Hacker Newsnew | past | comments | ask | show | jobs | submitlogin

Ah yes, the old “what will we do in 10000 years when the Uranium runs out” problem.


Easily mined uranium will deplete in less than 100 years unless we start using breeder or thorium reactors that are more efficient in using up fuel.


100,000 years supply is dissolved in the ocean. Breeder technology, and (thorium fuel cycle) are pretty well understood at this point. In fact, CANDU reactors widely deployed already support thorium fuel cycle. The reason we don't use them is because with all the uranium available, it's not necessary.


We could say the same about lithium supplies. It turns out 'mining' something measured in the parts per billion is enormously damaging to environments and quite expensive to the point of impracticality


Early stages, but current state of the art involves putting fabric out that captures the uranium passively. [1]

> Mining of underground uranium has environmental challenges not encountered with extracting it from the oceans. And Wai says the fibers, which have affinity for more heavy metals than just uranium, can likely be used one day to clean up toxic waterways themselves. He says the fibers have potential to extract vanadium, an expensive metal used in large scale batteries, from the oceans instead of mining it from the ground.

[1] https://www.pnnl.gov/news/release.aspx?id=4514


Yes, filtering ocean water for material is a well known technique. You need a massive throughput of ocean water for a small output and you also filter salts, other metals, polymers, and sea life. You must further refine those materials to get the stuff you want. You also change the ph of the filtered water in a way that would be disastrous if reinjected, and you consume filter media quickly. That all adds up to a huge waste and massive ecological damage.its simply not practical at scale.
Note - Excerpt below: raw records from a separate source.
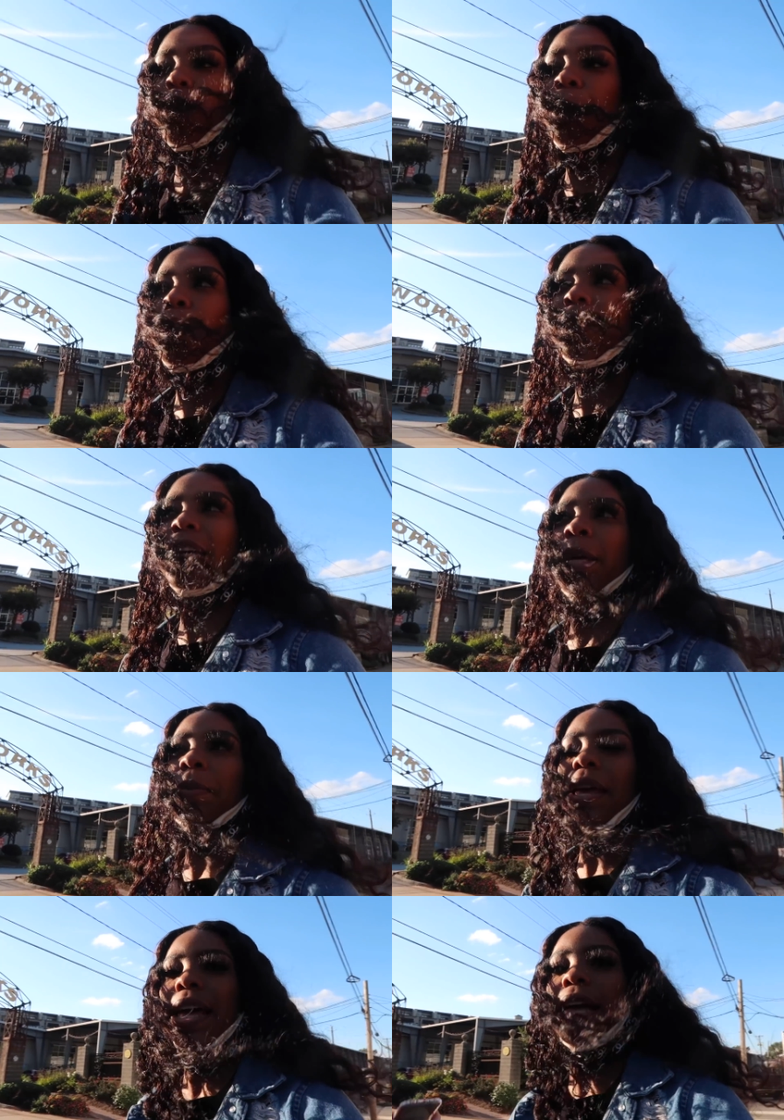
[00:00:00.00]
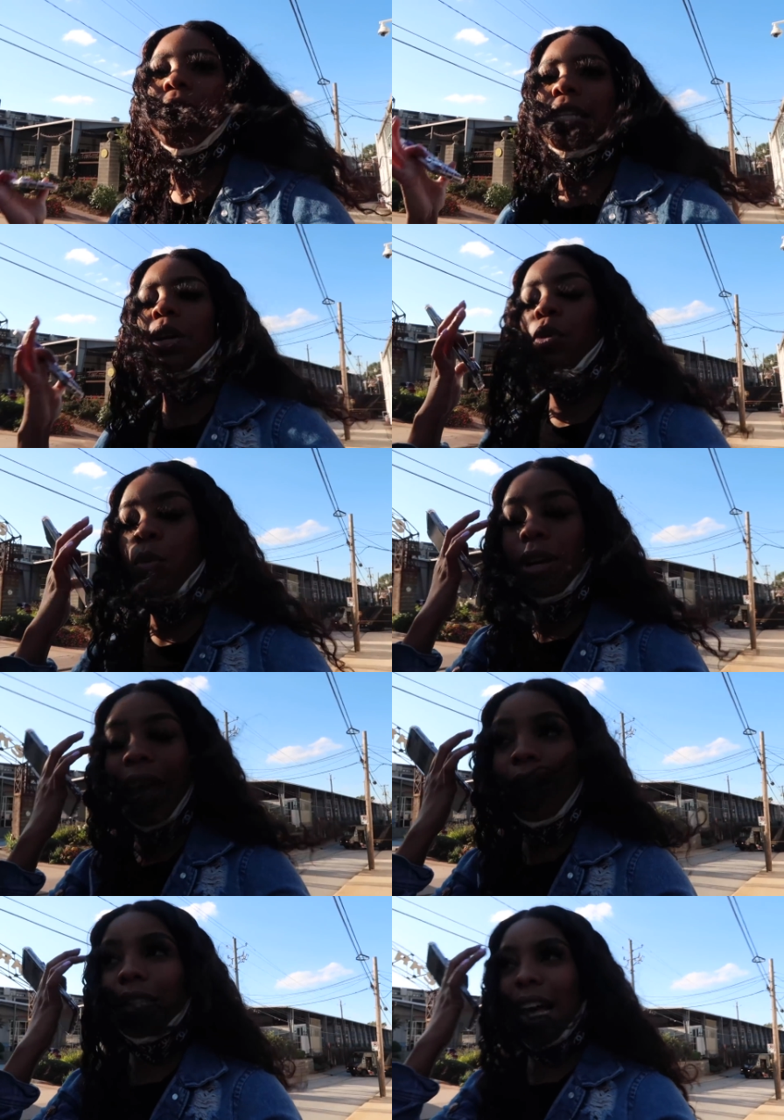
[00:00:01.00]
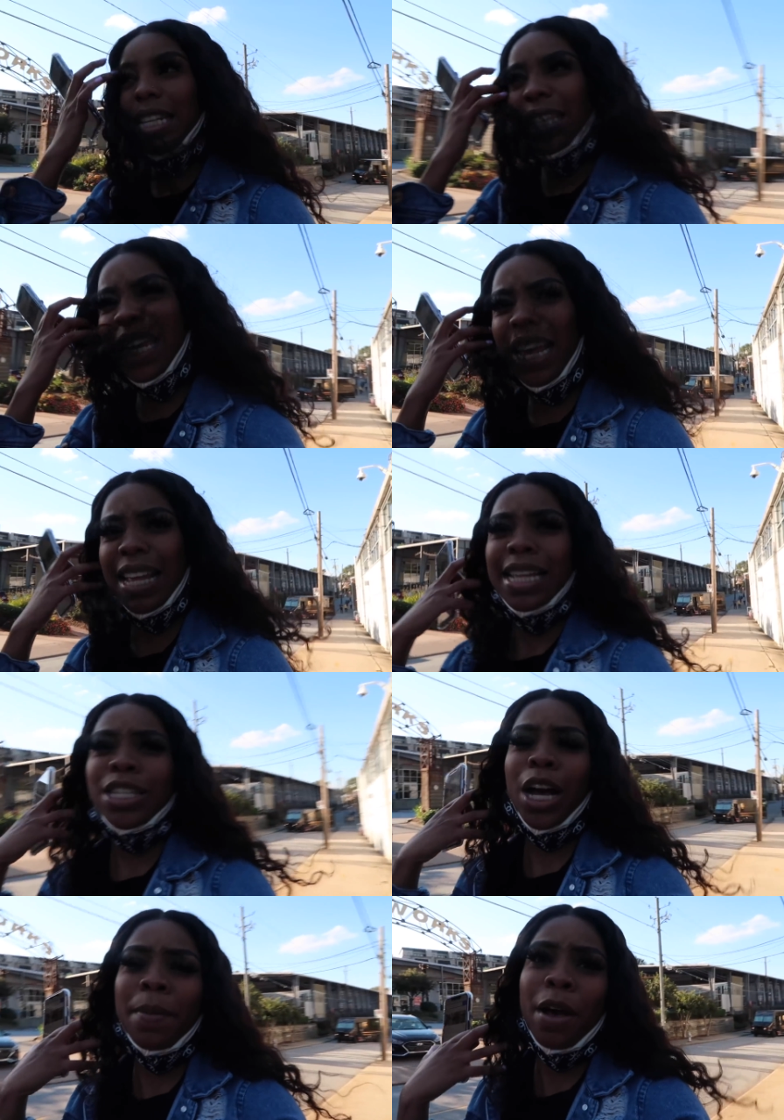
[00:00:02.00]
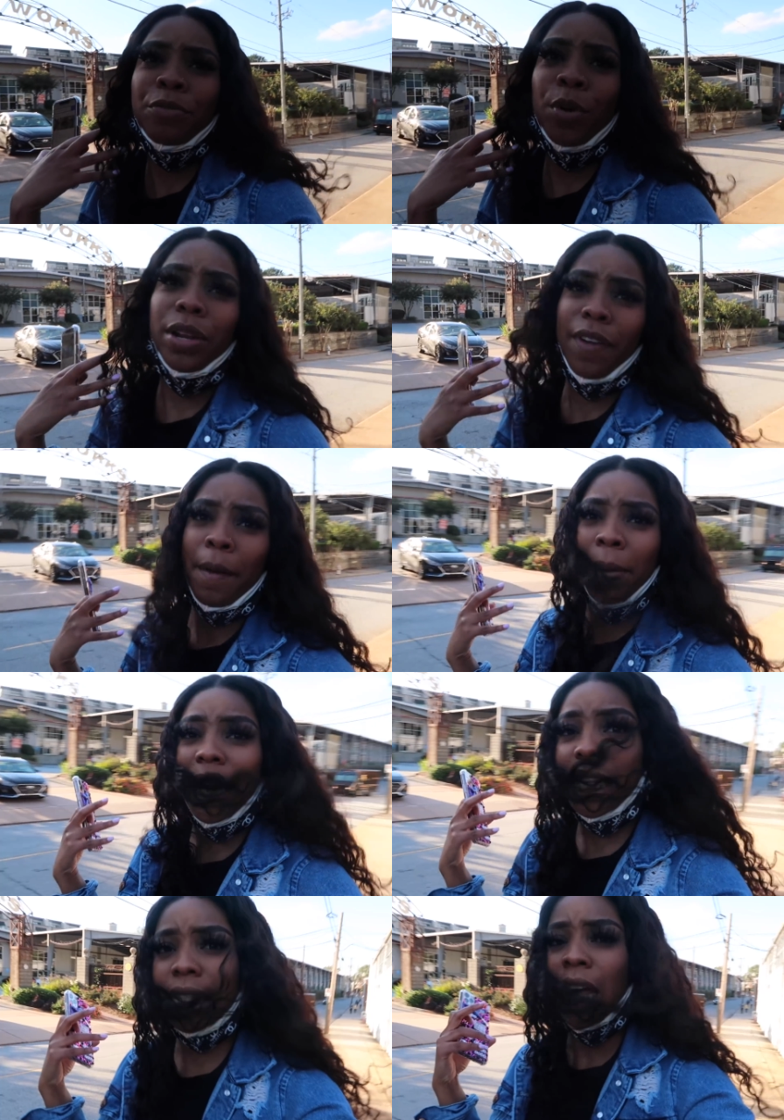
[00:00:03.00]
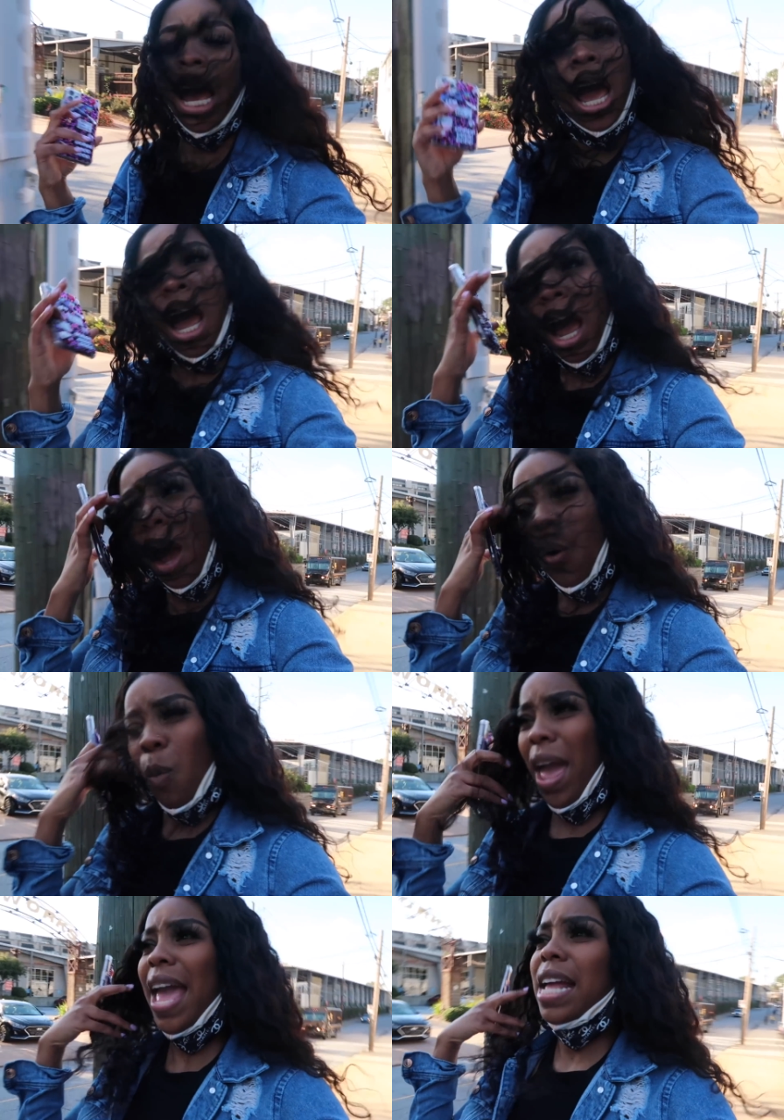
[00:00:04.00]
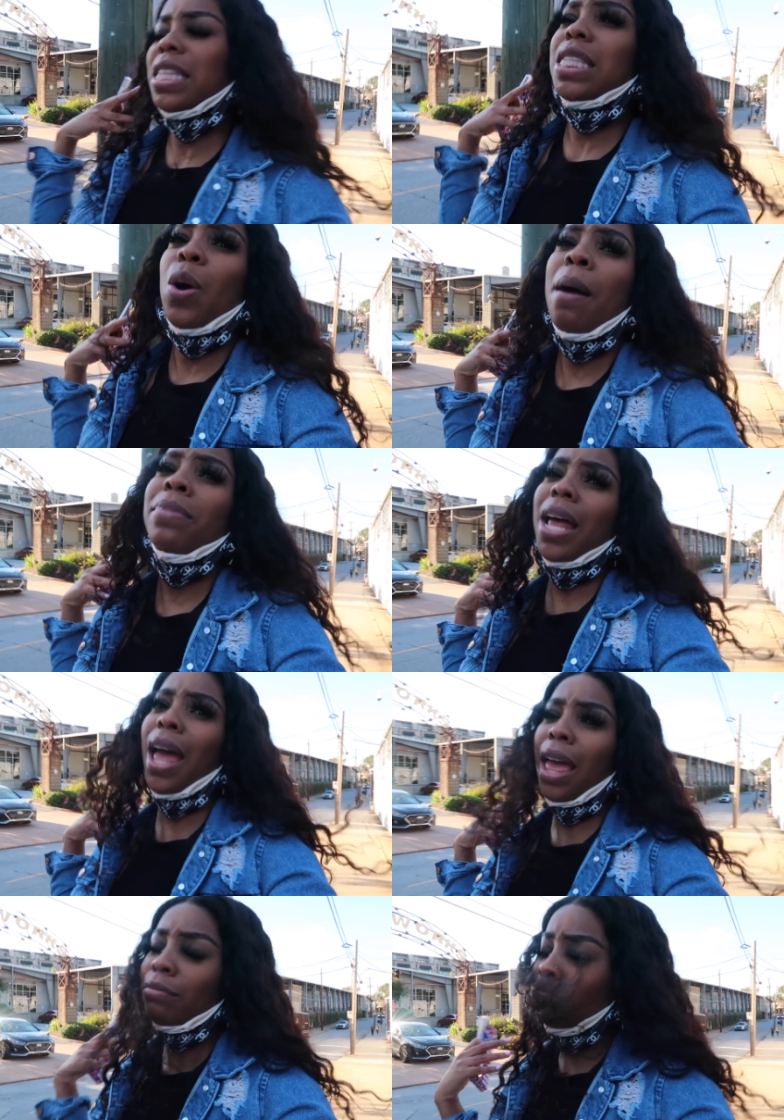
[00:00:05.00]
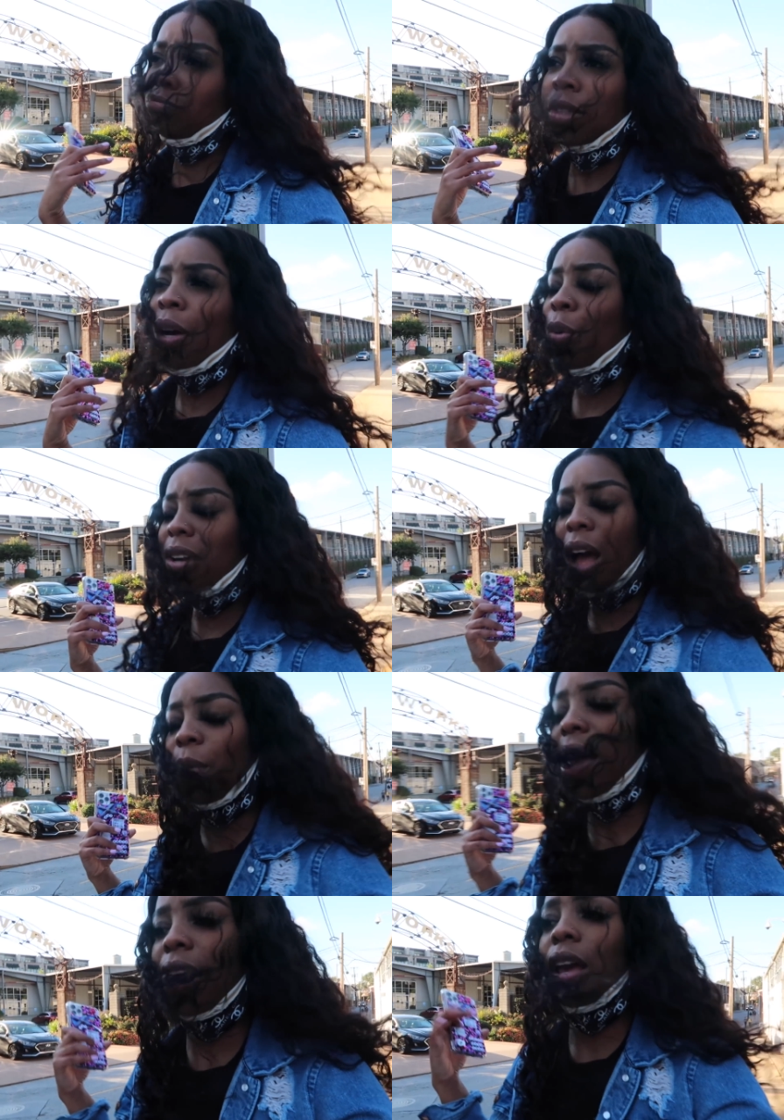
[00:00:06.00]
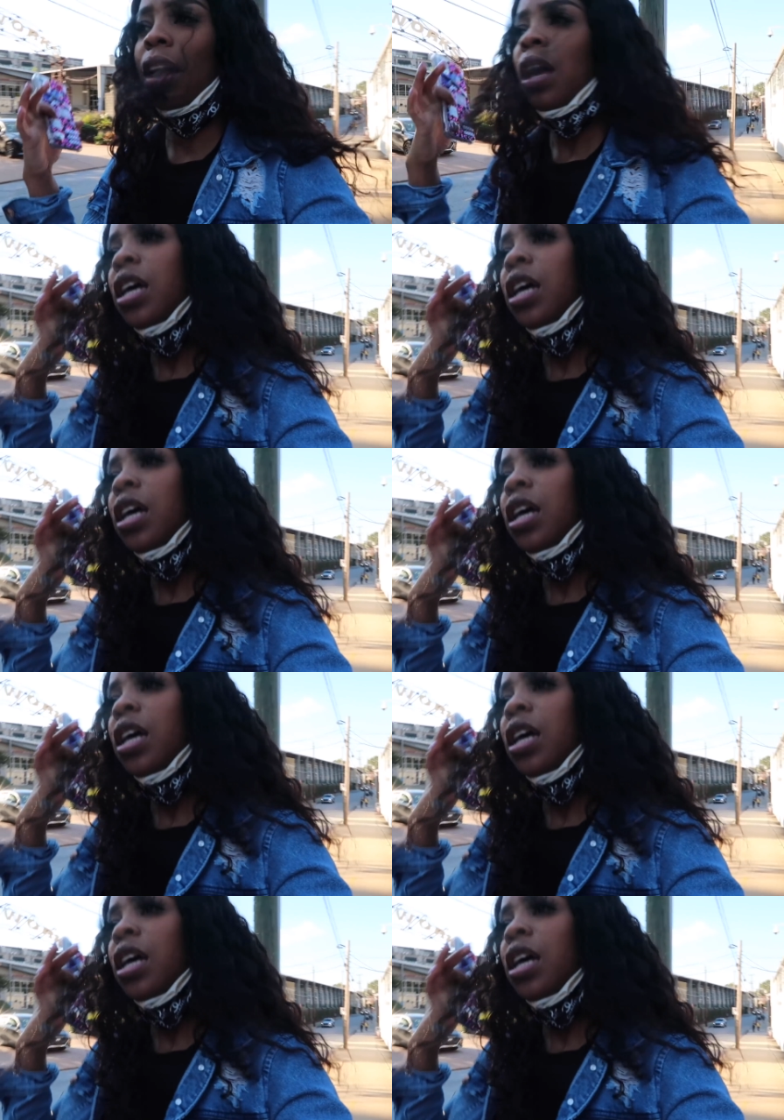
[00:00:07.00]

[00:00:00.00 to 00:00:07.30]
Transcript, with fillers: So we pulled up and we wanted outside seating and they took about 45 minutes wait. So I'm like, we're not waiting.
I'm curious why you think deploying some of these fabrics would change the pH of the ocean? There are geological processes which replenish dissolved uranium in the ocean per the article I linked. I haven't seen any particular waste or sustainability concerns. The nice thing about uranium is that it's so incredibly energy dense that you don't really need to pull out all that much. I'm not ready to be so defeatist.

I defer to the researcher.

> "We have chemically modified regular, inexpensive yarn, to convert it into an adsorbent which is selective for uranium, efficient and reusable," said Chien Wai, president of LCW Supercritical Technologies. "PNNL's capabilities in evaluating and testing the material, have been invaluable in moving this technology forward."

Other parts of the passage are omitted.